Boost logo

Boost :

From: Marshall Clow (marshall_at_[hidden])
Date: 2004-04-16 16:48:50


At 9:48 PM +0100 4/16/04, Reece Dunn wrote:
>Jeremy Maitin-Shepard wrote:
>>"Reece Dunn" writes:

[ big snip ]

>> > [2] Basic Type And Iteration
>
>> > The basic representation is more complex, because now we are dealing with
>> > character boundaries (when dealing with UTF-8 and UTF-16 views
>>of a Unicode
>> > string). At this stage, combining characters and marks should
>>not be concerned
>> > with, only complete characters.
>
>> > The Unicode string should provide at least 3 types of iterator,
>>regardless of
>> > the internal representation (NOTE: as such, they will be implementation
>> > dependant on how the string is represented):
>> > * UTF-8 -- provides access to the UTF-8 representation of the string;
>> > * UTF-16 -- provides access to the UTF-16 representation of the string;
>> > * UTF-32 -- provides access to the Unicode character type.
>
>>This seems reasonable, although I practice the UTF-32/code-point
>>iterator would be the most likely to be used.
>
>Agreed, but the others would be useful: writing the string to a file
>as an example.
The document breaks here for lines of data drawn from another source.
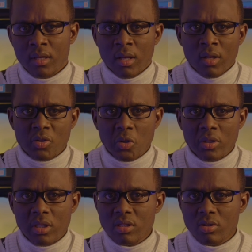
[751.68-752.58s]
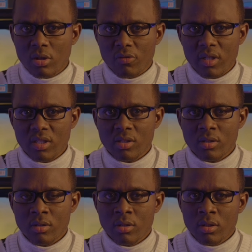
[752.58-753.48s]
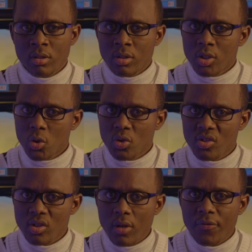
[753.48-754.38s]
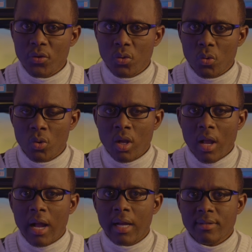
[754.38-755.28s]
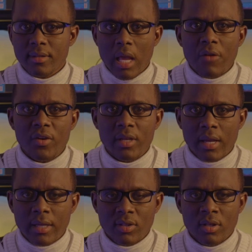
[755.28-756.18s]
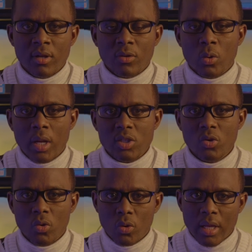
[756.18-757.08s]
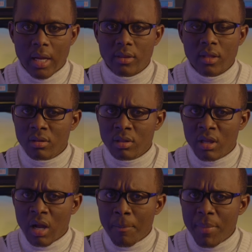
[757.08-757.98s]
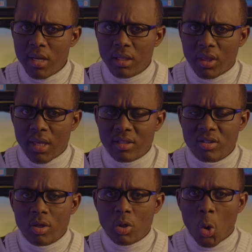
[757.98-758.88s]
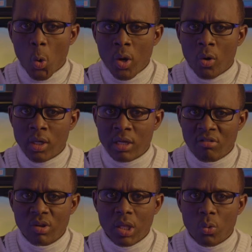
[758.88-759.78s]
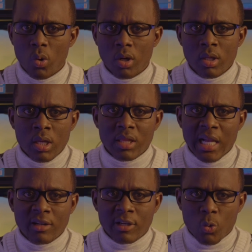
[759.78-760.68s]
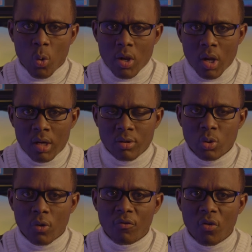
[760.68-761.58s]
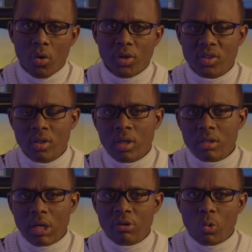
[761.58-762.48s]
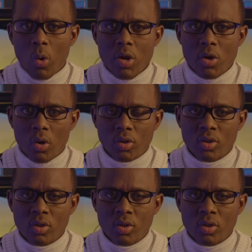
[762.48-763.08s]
So these stories should serve you as evidence to let you know that there are many things going on around the world that require your voice, that required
This is why I suggest that the UTF-32 iterator is the
>default iterator (i.e. unicode_string::iterator is a UTF-32
>iterator).

[ more snipped ]

>> > RATIONALE: Why standardize on the UTF-32 view? Because UTF-8 and
>>UTF-16 are
>>> multi-character encodings of UTF-32 (not considering combining
>>>marks at this
>>> stage), whereas UTF-32 is a single character encoding.

I'm pretty sure that this is a bad assumption.
You can't just ignore combining characters.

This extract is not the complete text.